Nach einigem Nachdenken kam ich zu dem Schluß, daß ich Unrecht gehabt habe, diese Leute als Mörder in unserm Sinne anzusehen. Sie waren es ebensowenig wie die Christen, welche die in der Schlacht gemachten Gefangenen zum Tode verurtheilen, oder Schaaren von Kriegern ohne Gnade niedermetzeln, wenn sie auch ihre Waffen von sich geworfen und sich ergeben haben. Ferner sagte ich mir: Wenn auch der Gebrauch, den diese Cannibalen unter einander üben, noch so roh und unmenschlich sei, so gehe das mich doch gar Nichts an, da sie mir ja Nichts gethan hätten. Hätten sie mich überfallen und wäre es zu meiner Selbstvertheidigung nöthig, sie zu überfallen, so ließe sich das rechtfertigen. Aber da ich jetzt nicht in ihrer Gewalt sei und sie nicht einmal von meiner Existenz wüßten, folglich auch keinen Anschlag gegen mich zu machen vermöchten, so könnte ich auch nicht zu einem Ueberfall berechtigt sein. Ich würde mich durch einen solchen auf eine Stufe mit jenen Spaniern gestellt haben, die in ihrer Grausamkeit in Amerika Millionen von Wilden hinmordeten, welche zwar Götzendiener und Barbaren und in ihren Sitten zum Theil blutig und roh waren (wie sie denn z. B. ihren Götzen Menschenopfer brachten), die aber den Spaniern gegenüber doch als ganz unschuldige Leute erschienen. Ueber ihre Ausrottung wird jetzt nur mit größtem Abscheu und heftiger Entrüstung von den Spaniern selbst und von allen andern christlichen Nationen Europa's geurtheilt, als von einer Schlächterei, einer blutigen und unnatürlichen Grausamkeit, die unverantwortlich vor Gott und Menschen ist. Hat doch seitdem der bloße Name jenes Volkes bei allen Leuten von christlichem Mitgefühl einen schrecklichen Klang, und betrachtet man doch das Königreich Spanien als dadurch besonders ausgezeichnet, daß es von einer Menschenrace bewohnt wird, die jenes Mitleidsgefühl entbehrt, welches allgemein für das gewöhnlichste Zeichen einer edlen Gesinnung gilt.

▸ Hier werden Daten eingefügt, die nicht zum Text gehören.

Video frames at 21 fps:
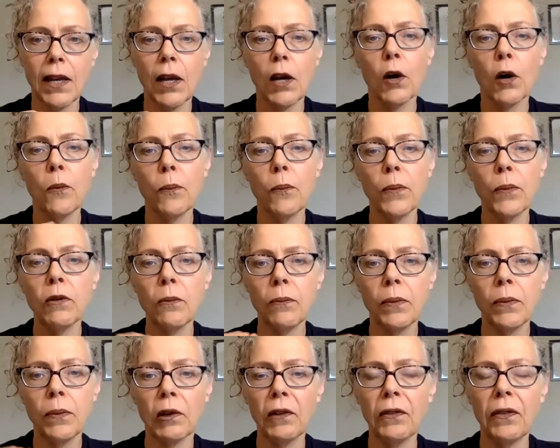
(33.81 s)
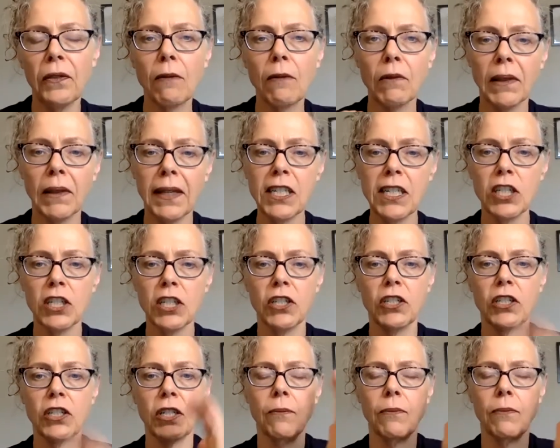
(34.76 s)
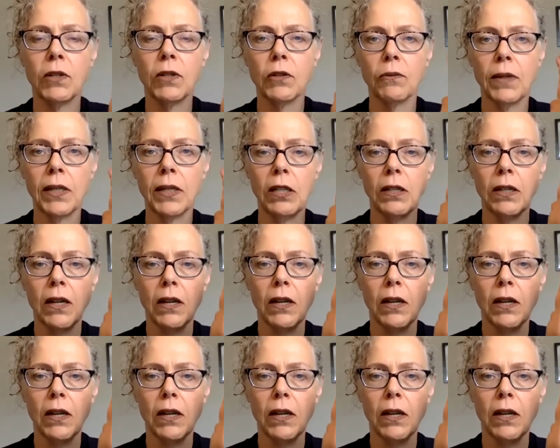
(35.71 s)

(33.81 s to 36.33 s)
help you to build that relationship between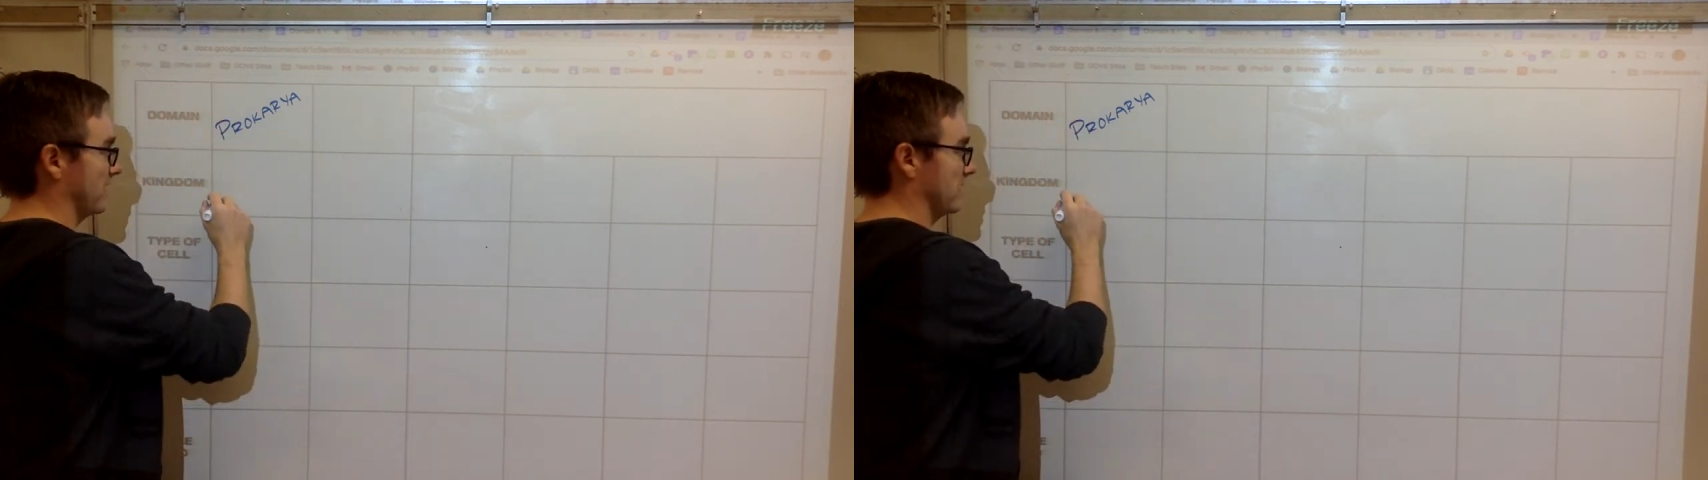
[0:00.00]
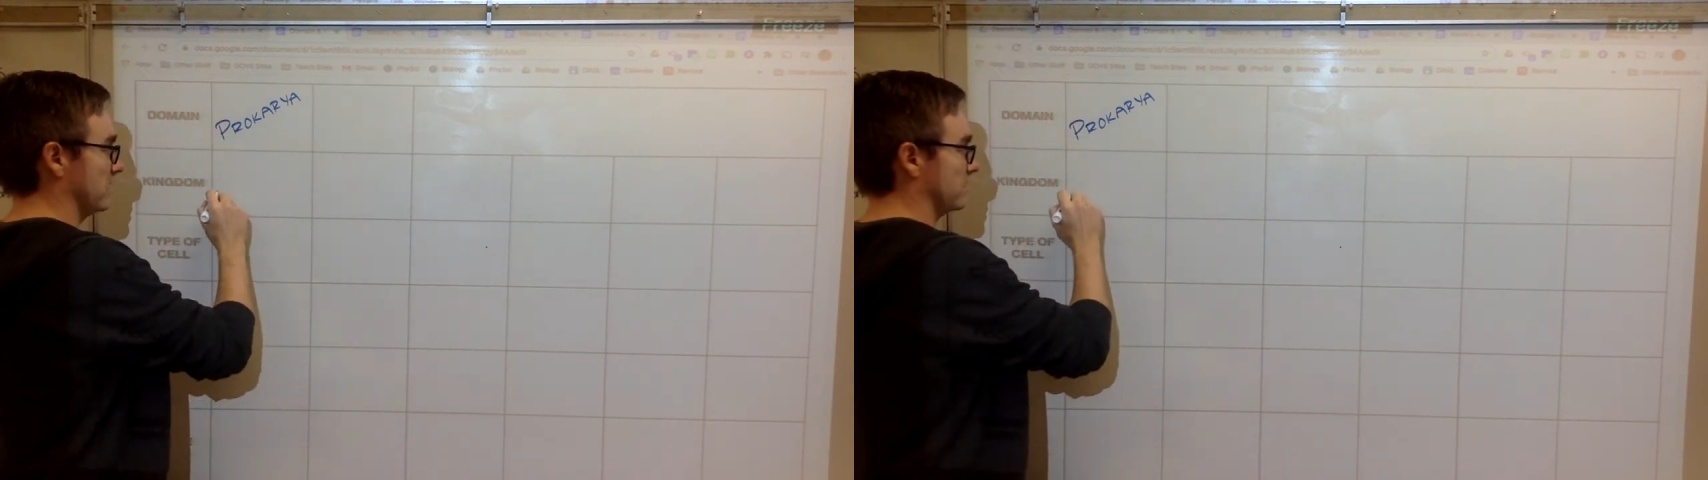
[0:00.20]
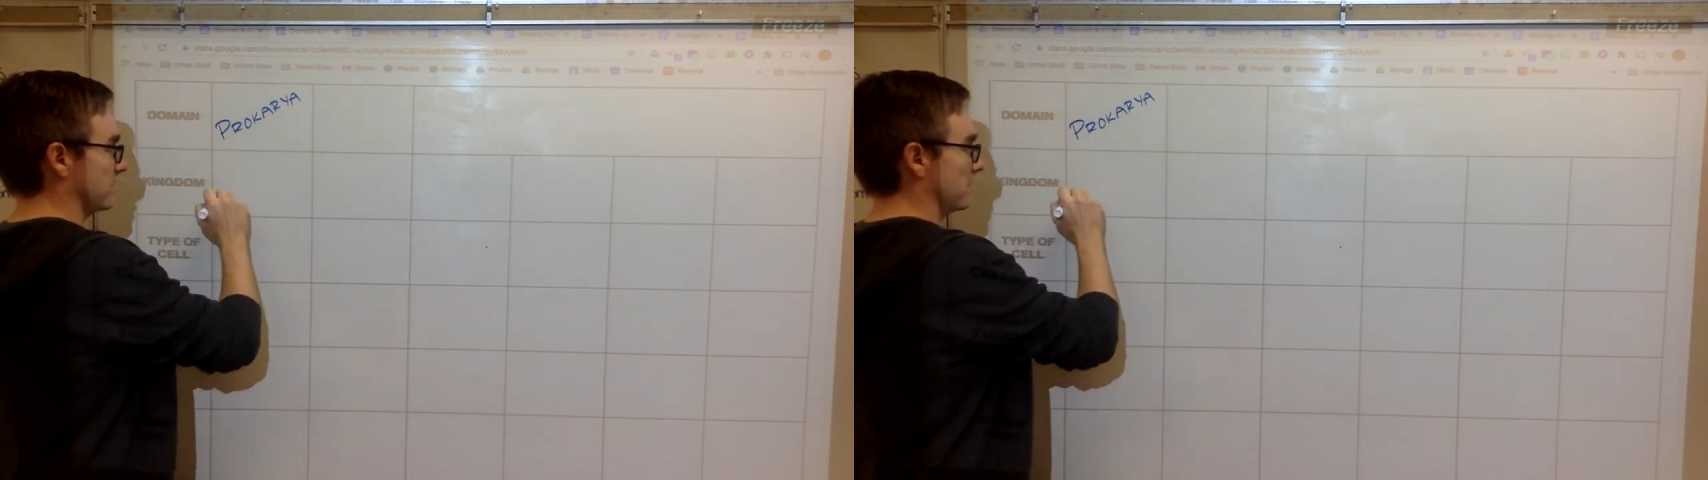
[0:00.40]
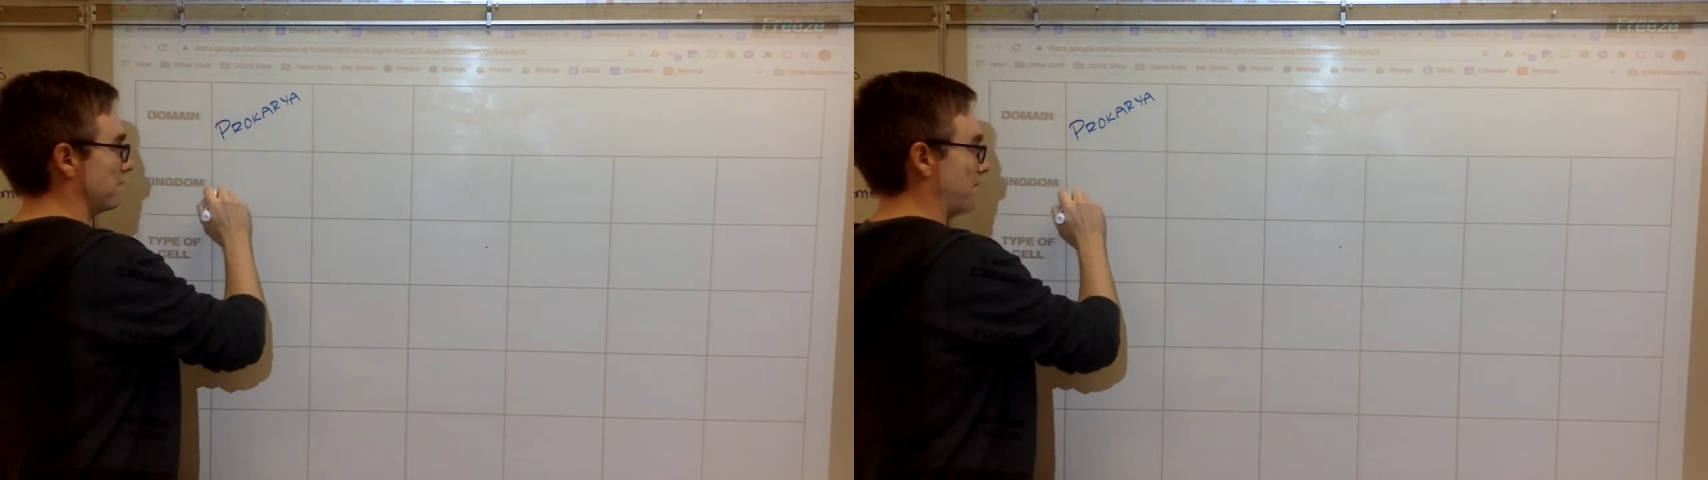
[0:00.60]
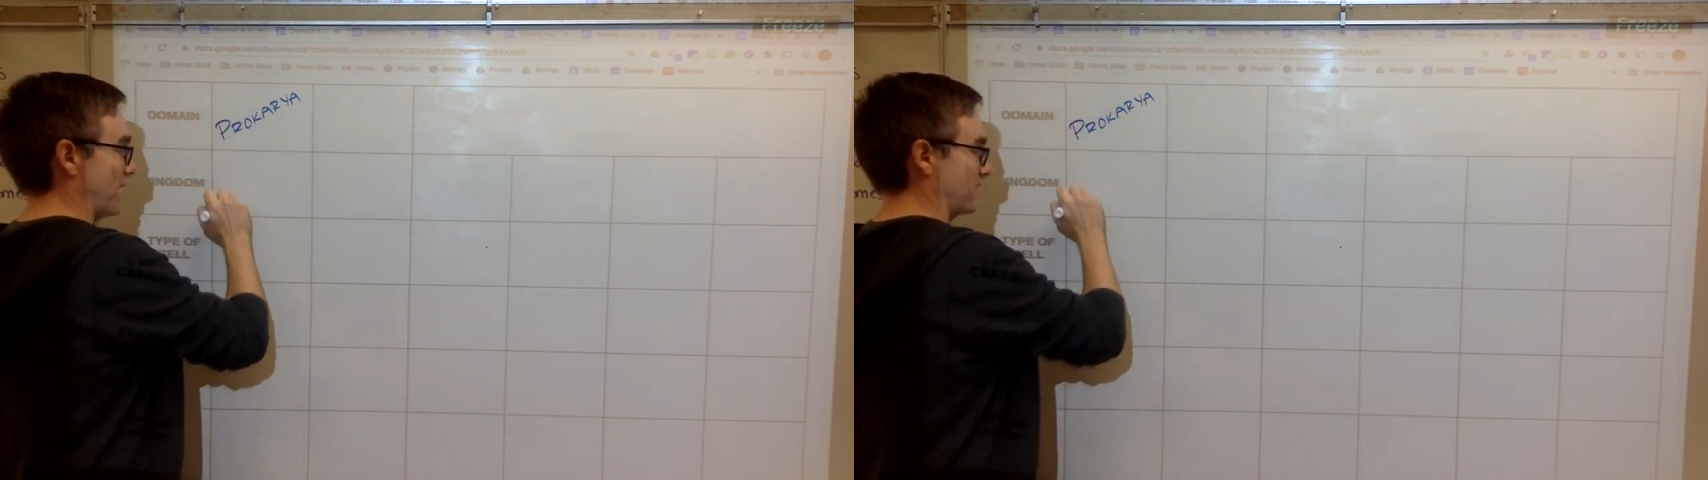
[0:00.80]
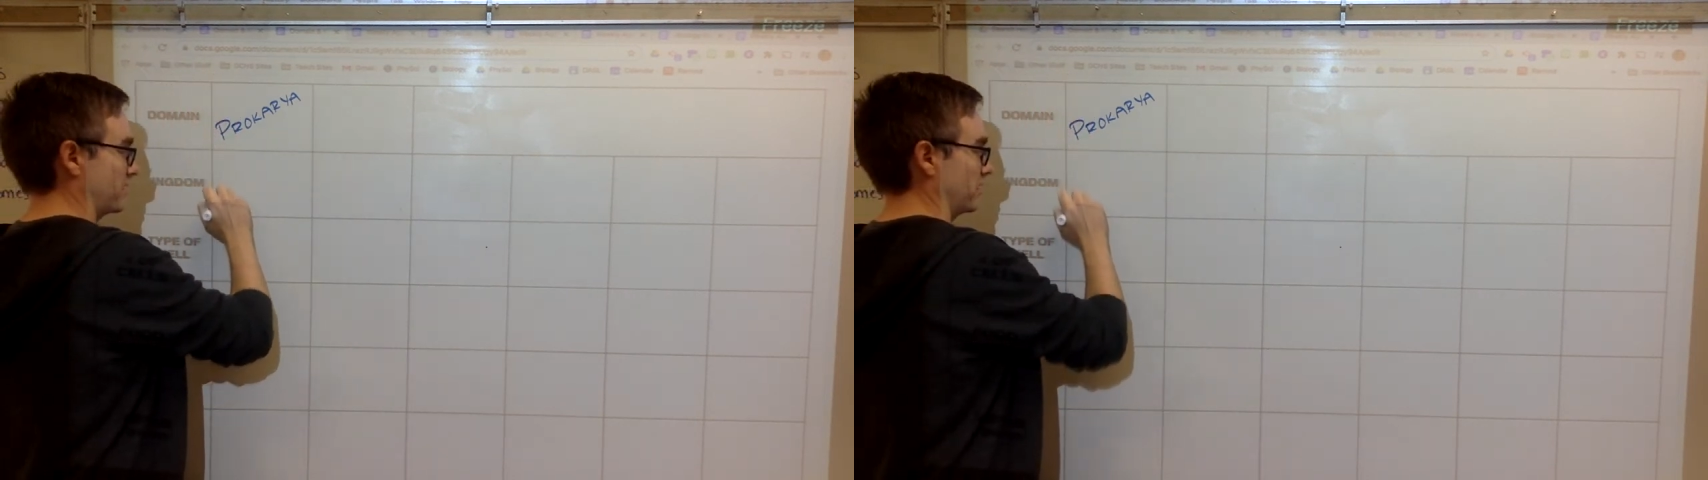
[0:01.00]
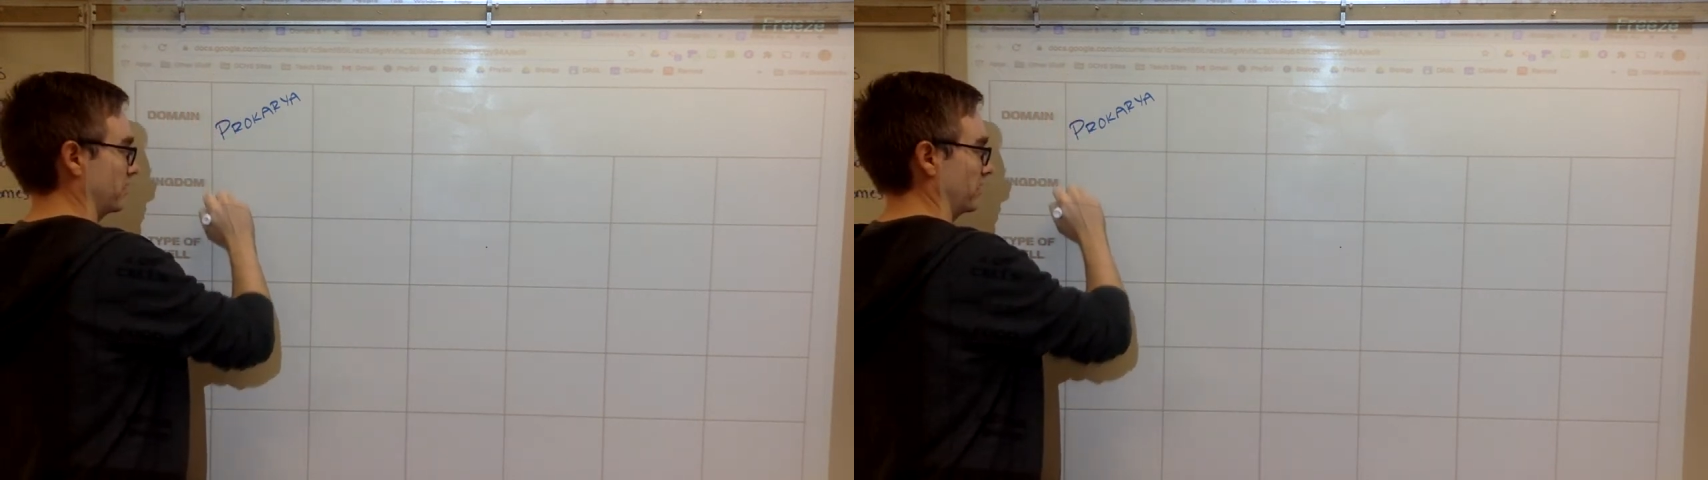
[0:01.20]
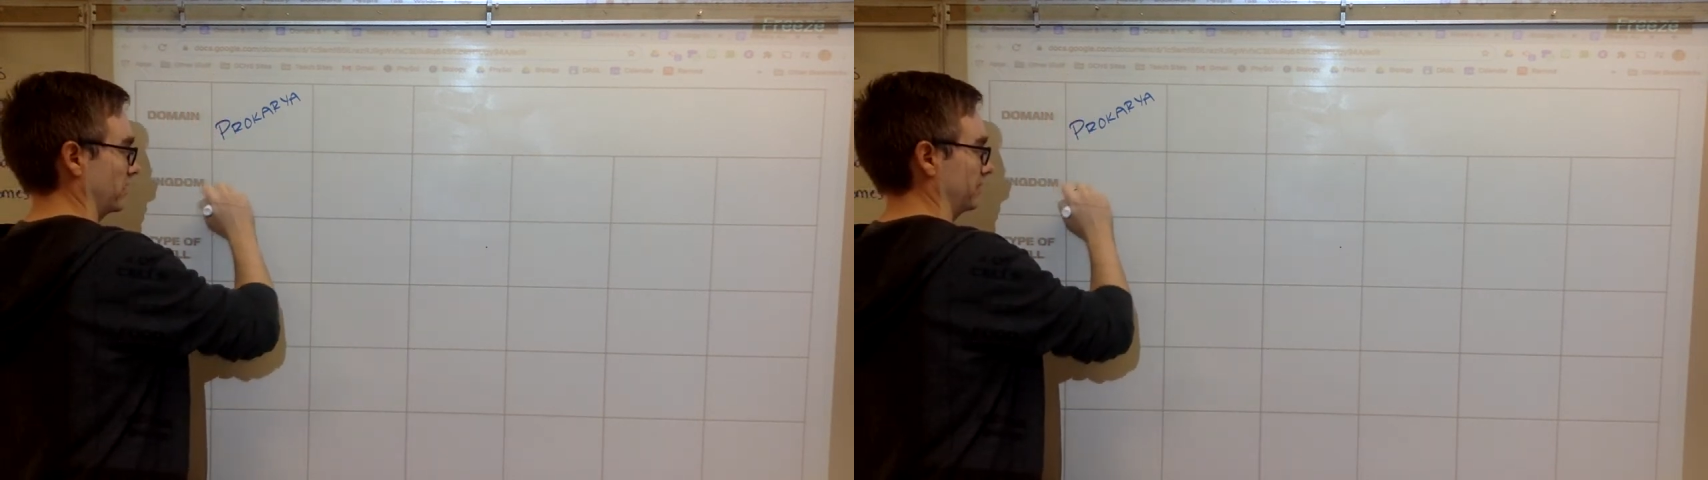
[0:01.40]
that is
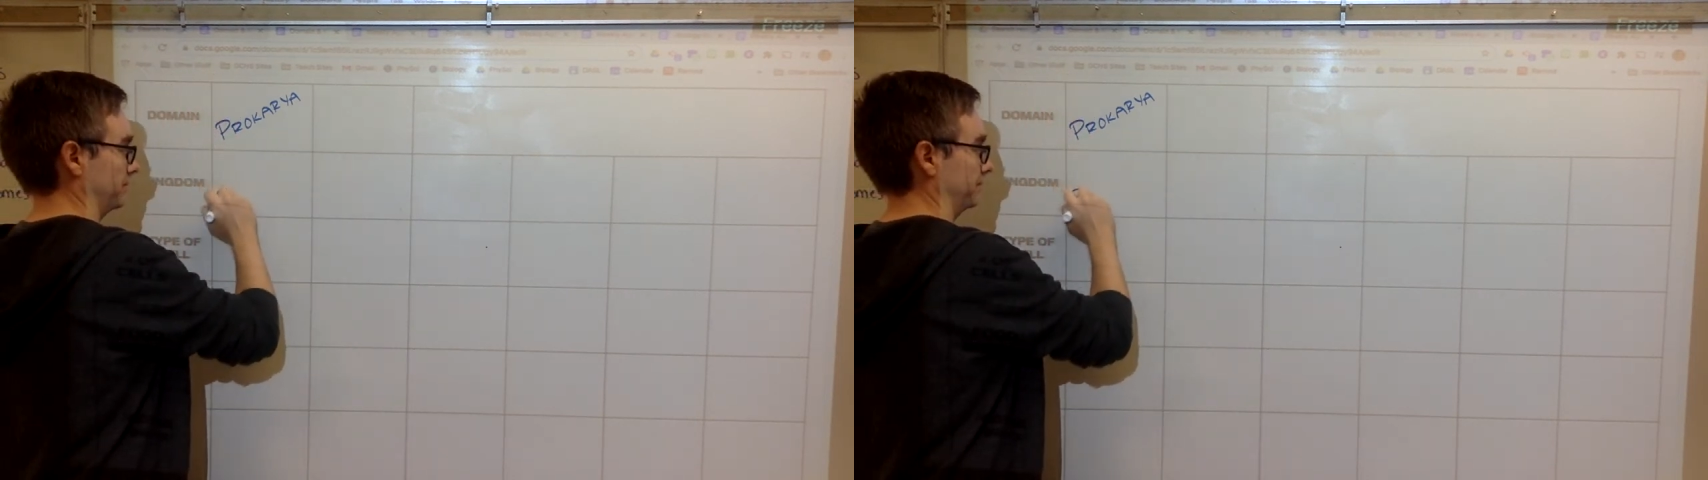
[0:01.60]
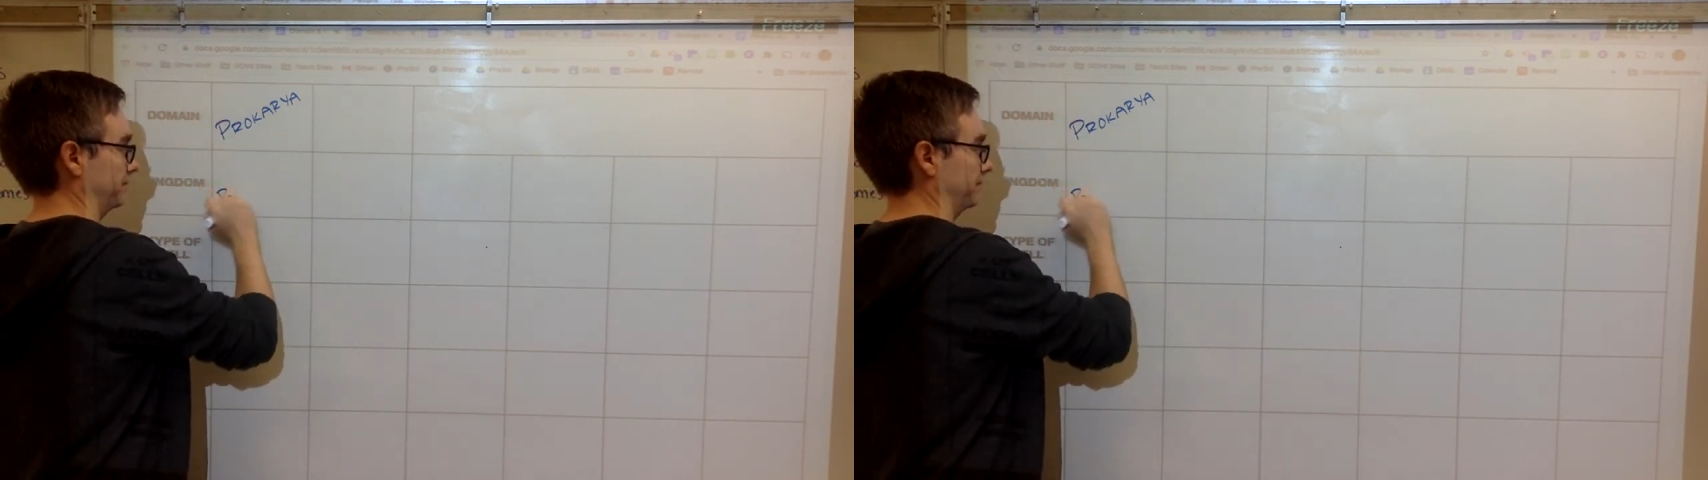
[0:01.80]
bacteria.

Diese Erwägungen brachten mich zum Einhalt in meinen Vorkehrungen. Nach und nach sah ich das Unrechtmäßige meiner Absichten gegen die Wilden ein und erkannte, daß ich nur dann mich mit denselben befassen dürfe, wenn sie mich zuerst angriffen, und daß dem wo möglich vorzubeugen jetzt meine einzige Aufgabe sei. Zugleich machte ich mir klar, wie ich durch mein früheres Vorhaben, statt mich zu befreien, nur mein eigenes Verderben herbeigeführt haben würde. Denn falls es mir nicht gelang, sämmtliche Wilde, sowohl die, welche das nächste Mal, als auch die, welche jemals später auf die Insel kamen, zu tödten, und sobald nur ein Einziger entrann und seinen Landsleuten berichtete, was geschehen sei, so war es sicher, daß diese zu Tausenden kommen und den Tod ihrer Gefährten rächen würden. Mit Rücksicht auf dies Alles beschloß ich, da es weder vernünftig, noch klug sei, mich in die Angelegenheiten der Wilden zu mischen, nichts Anderes zu thun, als mich in jeder Weise vor diesen verborgen zu halten und ihnen nicht den mindesten Anlaß zu der Vermuthung zu geben, daß irgend ein Wesen in Menschengestalt auf der Insel hause.

Auch meine religiöse Weltanschauung unterstützte diesen Vorsatz der Klugheit, und so war ich auf die mannichfachste Weise davon überzeugt, daß ich nur pflichtmäßig handelte, wenn ich meine blutigen Pläne gegen die unschuldigen Menschen fallen ließe. Unschuldig nämlich in Bezug auf mich. Ihre Verbrechen richteten sie ja nur gegen einander. Es waren Nationalsünden, deren Bestrafung ich der Gerechtigkeit Gottes zu überlassen hatte, welcher die Vergehen der Völker richtet und am besten weiß, wie sie durch Strafen zu rächen und zu sühnen sind. Dies war mir jetzt so klar, daß ich mit größter Genugthuung darüber erfüllt wurde, Nichts von dem ausgeführt zu haben, was ich nun aus vielen Gründen als einen absichtlichen Mord ansah. Ich dankte Gott auf den Knien dafür, daß er mich vor Blutschuld bewahrt hatte. Ich flehete ihn inbrünstig an, mich nicht in die Hände der Wilden fallen und mich nur dann selbst Hand an sie legen zu lassen, wenn ich durch die Nothwendigkeit der Selbstvertheidigung einen entschiedenen Beruf dazu haben würde.